CI/CD in a conventional set-up
Good technology is not just path-breaking; it is also a concept that has withstood the wear of time and evolved to benefit new needs. In 1913, when Ford Motors started assembly line production of cars, little did they know that a technique borrowed from slaughterhouses would make its way to unimaginable domains. The process of making parts, moving them along a conveyor belt, and transporting the output of the previous step to the next set of workers or tools was the birth of assembly line manufacturing. Not only did it lower the moving time of workers, but it also allowed the engineers to find weak points. Fixing these pain points expedited the manufacturing process.
This concept found its way to the software industry as well. DevOps emerged as a set of standards that managed the conveyance of different outputs of the software development lifecycle (SDLC) to ensure a quick and smooth software delivery. Analogous to an efficient assembly line, DevOps was not restricted to shipping the product to the client but also to consuming feedback and responding to changes rapidly.
The DevOps cycle is a continuous process flow that ensures feedback and improvements can be incorporated into planning, integration, delivery, deployment, and testing. Among these, let us focus on Continuous Integration (CI) and Continuous Delivery (CD). CI enables developers to frequently enhance the common code base with their additions. While the thought of integration can give you the heebie-jeebies, many tools are now available to automate the process. An automated CI can lower the team's efforts towards building and testing. Additionally, the automated tests can quickly bring to notice any conflicts or errors and thereby allow merges that may be as frequent as hourly intervals.
Similarly, automation of CD in the next stage of the DevOps assembly line offers benefits. It aims at the automated release of the integrated and tested code to the production where the expected output is a stable codebase ready for the production environment. It also ensures that client feedback reflects in the live software. Together, CI/CD processes ensure stable and up-to-date software through automation tools such as GitLab, CML, GoCD, TeamCity, Terraform, and others. Lastly, the DevOps approach also proposed the concept of Infrastructure as a code (IAAC) where the source code and its entire infrastructure are maintained in the repository.
CI/CD in ML lifecycle
CI/CD has become a backbone of traditional DevOps and has found its place as an essential component of machine learning model lifecycle management. MLOps has identified the needs created by deploying a trained and tested model to respond to the rigors of the production environment. While several techniques benefit machine learning operations management, an MLOps pipeline needs CI/CD to quickly test and deploy new implementations to handle changes like live data and a dynamic business environment. An organization may have different needs and varying levels of access to resources, so a simple CI/CD workflow can prove to be a good starting point for an MLOps engineer. The pipeline can then be iterated and added with more processes whenever new requirements arise.

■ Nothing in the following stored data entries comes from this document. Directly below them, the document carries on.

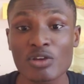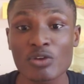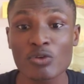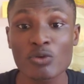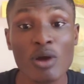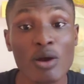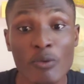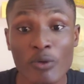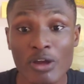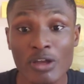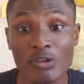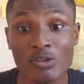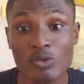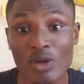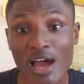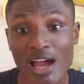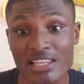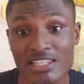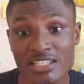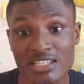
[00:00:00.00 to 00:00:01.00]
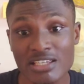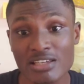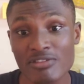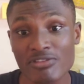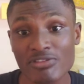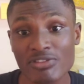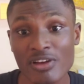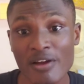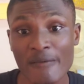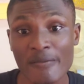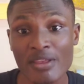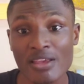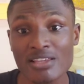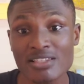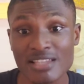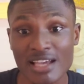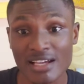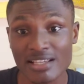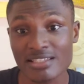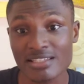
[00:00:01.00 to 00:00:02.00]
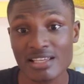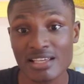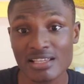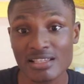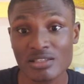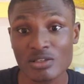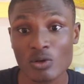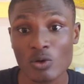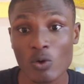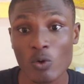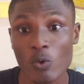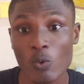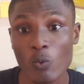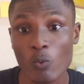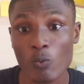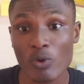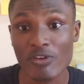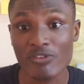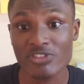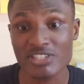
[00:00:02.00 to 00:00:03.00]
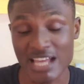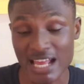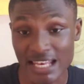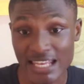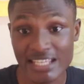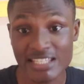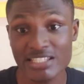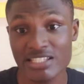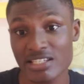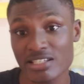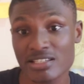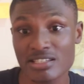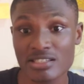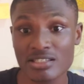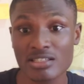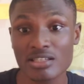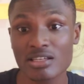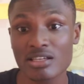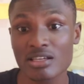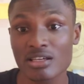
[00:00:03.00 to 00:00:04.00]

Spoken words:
you are going to achieve success with challenges.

An example of CI/CD for ML could include processes like:
- Building the model. The team would build ML artifacts, save them at a central repository, maintain and run sanity checks, and also generate explainability reports.

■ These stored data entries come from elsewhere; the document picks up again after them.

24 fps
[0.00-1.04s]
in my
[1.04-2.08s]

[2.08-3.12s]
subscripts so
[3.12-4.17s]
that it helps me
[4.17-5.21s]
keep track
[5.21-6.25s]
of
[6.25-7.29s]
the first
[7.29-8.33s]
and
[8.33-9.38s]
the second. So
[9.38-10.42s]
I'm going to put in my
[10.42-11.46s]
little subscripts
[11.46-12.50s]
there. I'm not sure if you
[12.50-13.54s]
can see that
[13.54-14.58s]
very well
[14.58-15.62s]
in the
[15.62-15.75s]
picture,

- Deployment to test environment. The team would validate performance through test suites and manual checks in some cases.

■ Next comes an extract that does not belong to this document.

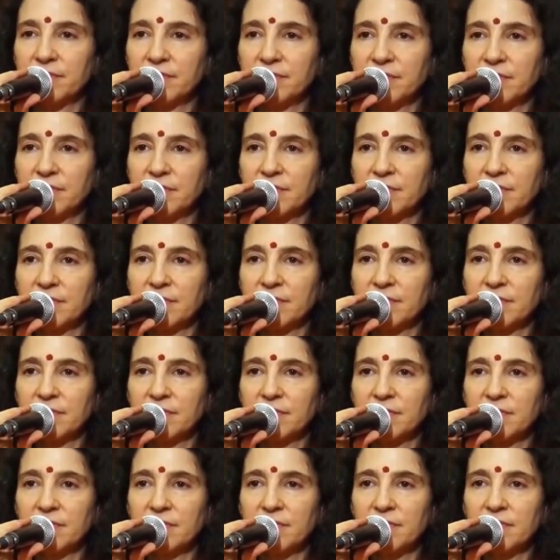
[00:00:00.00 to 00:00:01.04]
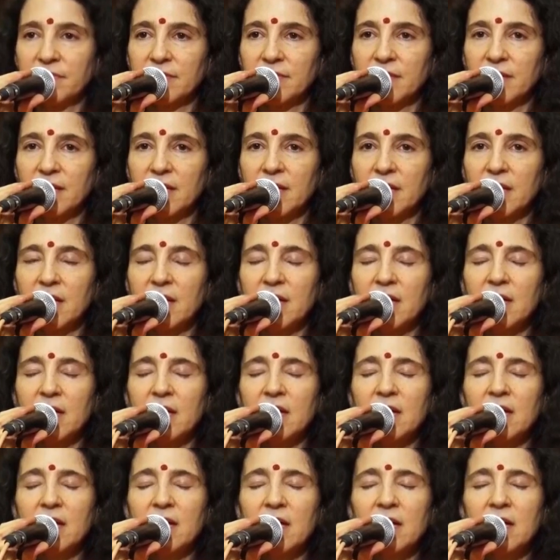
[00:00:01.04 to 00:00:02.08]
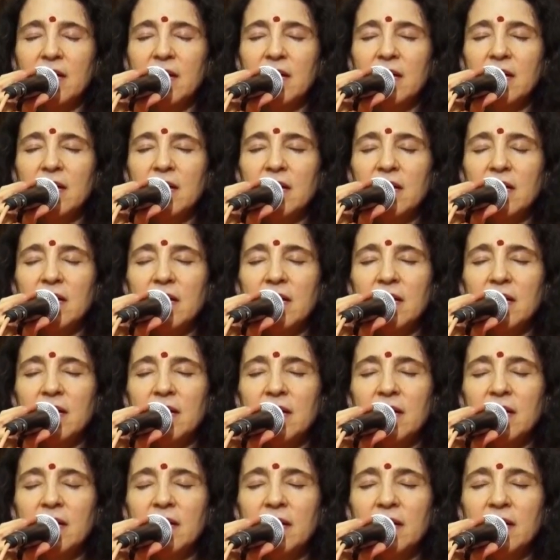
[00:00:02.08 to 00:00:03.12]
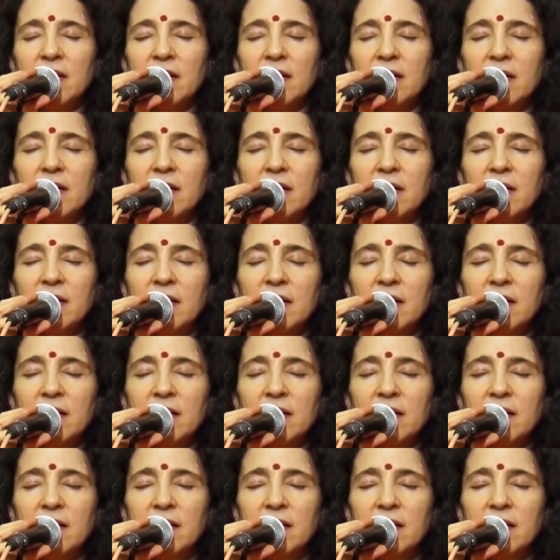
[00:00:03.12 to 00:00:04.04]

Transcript: (no one is talking)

- Deployment to production. The developed model can be deployed as a canary or an API.
While the requirements of each team may vary, a CI/CD pipeline can be helpful to ensure a robust MLOps strategy.
CI/CD Challenges in ML Lifecycle
The processes and their inherent issues
A CI/CD pipeline consists of different processes, and each comes with associated challenges.
These processes include the following points that may not necessarily be present in your workflow:
Develop and experiment
“Small actions every day lead to big results.”
A deployed model may run into bugs or demand more functionalities. Moreover, since the world of computing continuously comes up with new ML algorithms, there is always a scope for improvement.
- Your team will implement fixes and additional features, test them at their end and merge them with the central repository.
- Since there could be multiple contributors, potential challenges in this stage can be the risk of merge conflicts and a live version with errors.
- The expected outputs of this CI/CD process are called ML artifacts. An ML artifact is a testable bundle of model code, configuration and hyperparameters, training and validation datasets, development environment specifics, documentation, and test scenarios used at this level. Therefore, maintenance of versions and access control is much needed.
Testing and integration
“Forget the mistake; remember the lesson.”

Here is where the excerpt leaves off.